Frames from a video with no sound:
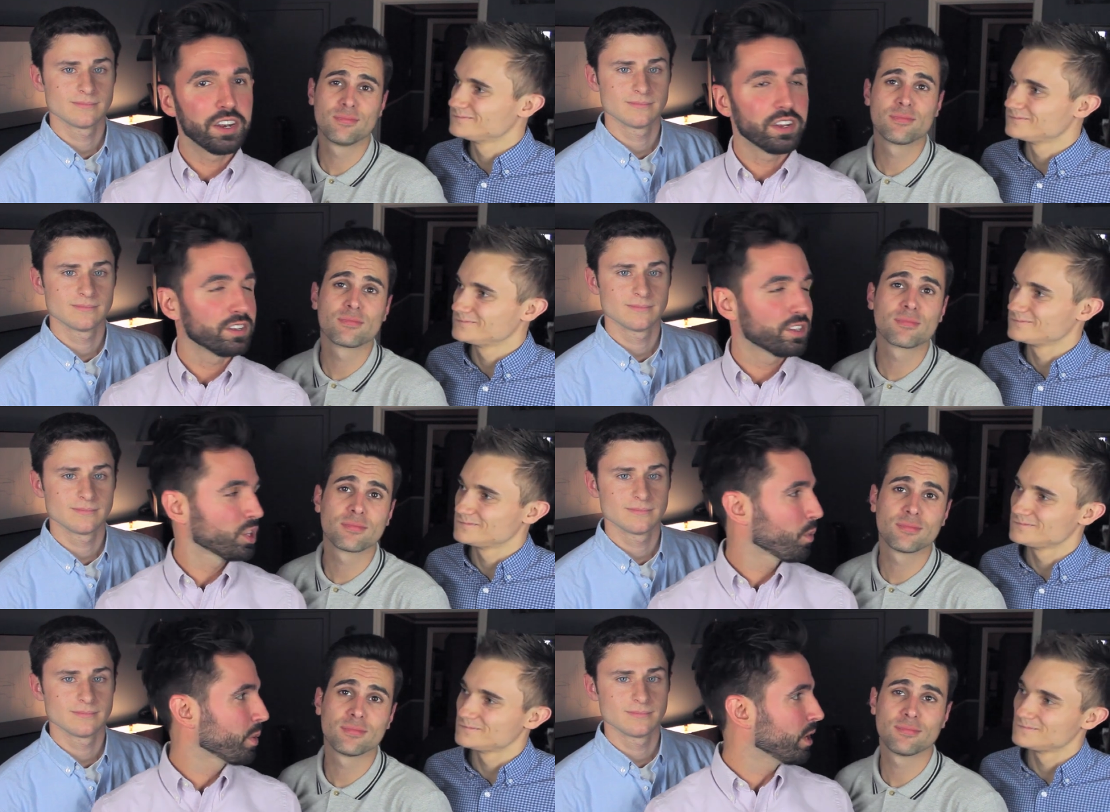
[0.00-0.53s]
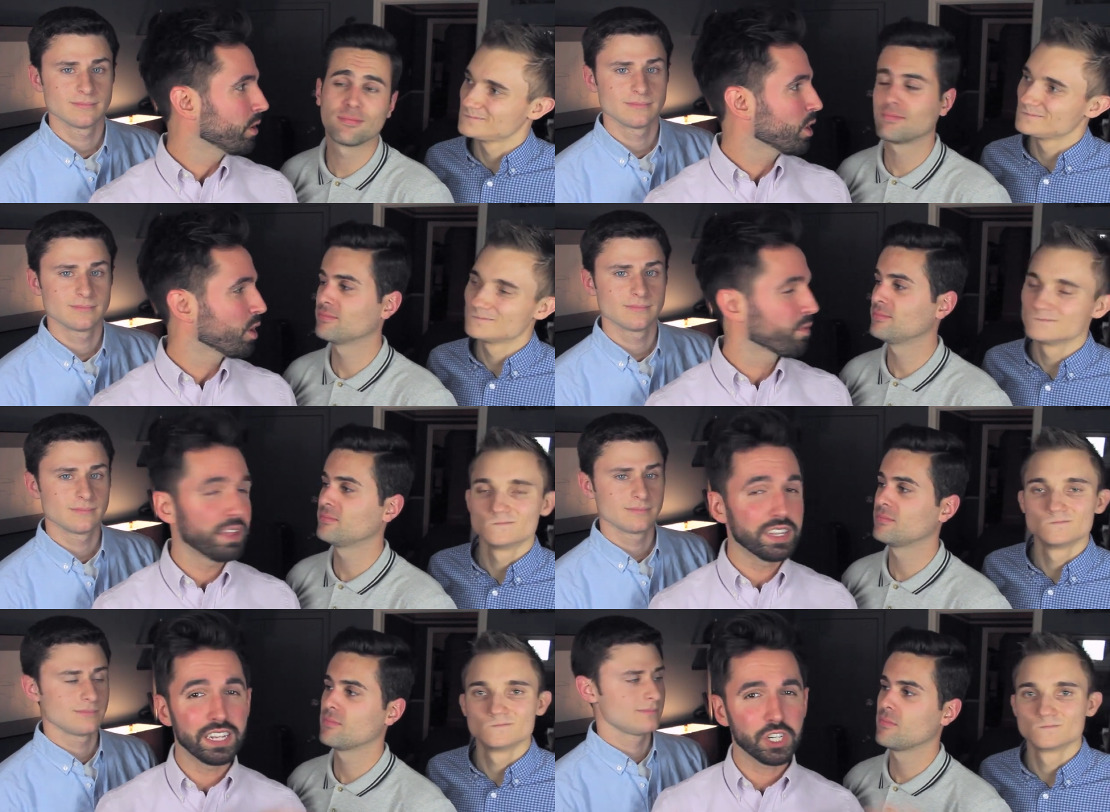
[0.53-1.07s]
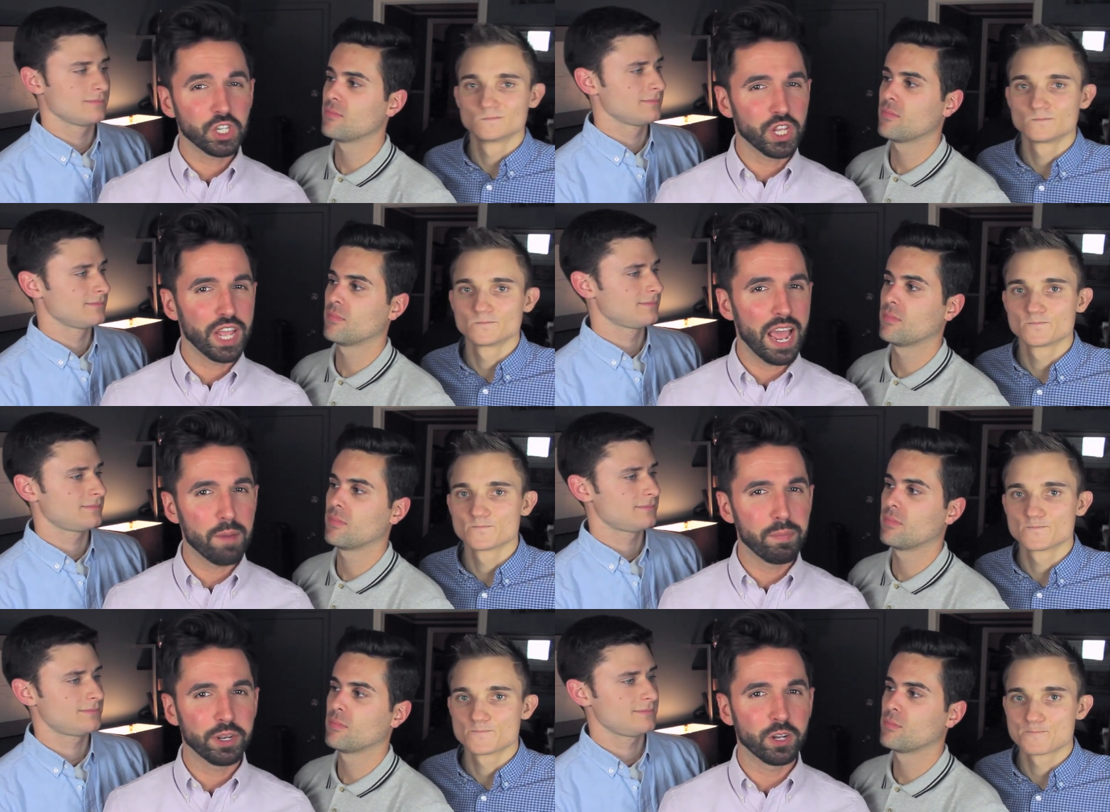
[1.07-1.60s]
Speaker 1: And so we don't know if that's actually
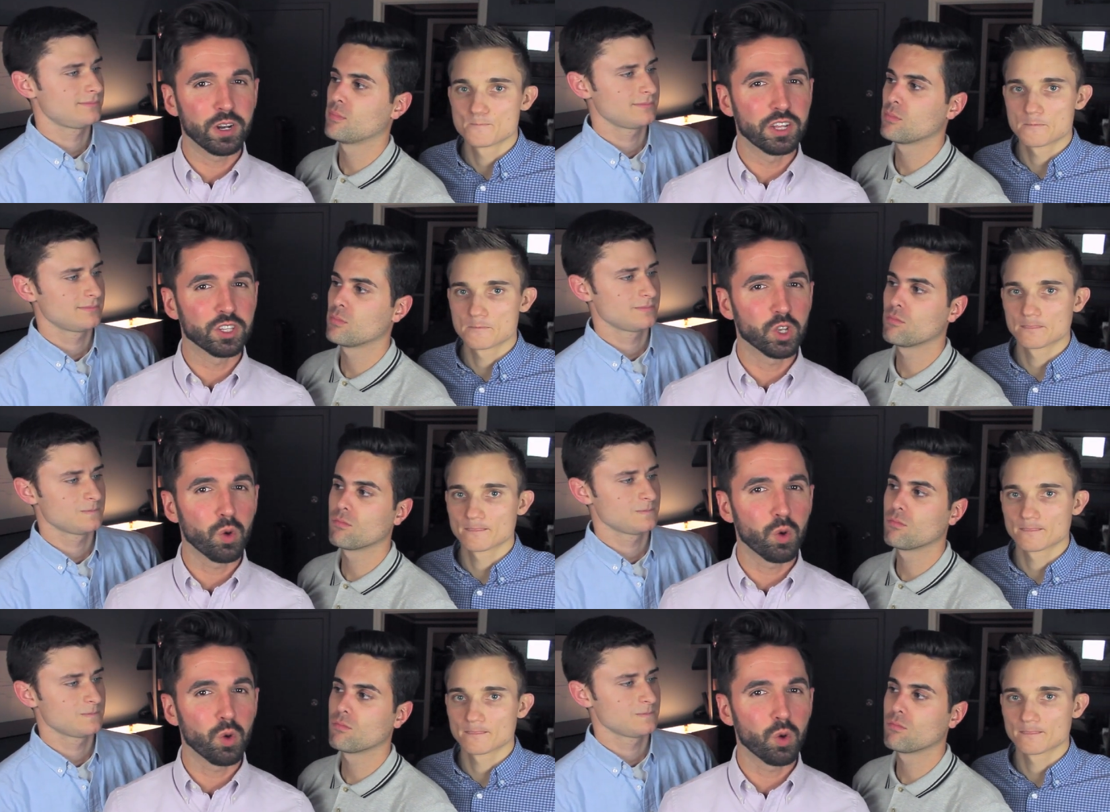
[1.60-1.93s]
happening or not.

+ + + + + + +

• Instructions to follow
Reproduce every entry word for word, but skip any pictures.

• Output
Frames from a video with no sound:
[0.00-0.53s]
[0.53-1.07s]
[1.07-1.60s]
Speaker 1: And so we don't know if that's actually
[1.60-1.93s]
happening or not.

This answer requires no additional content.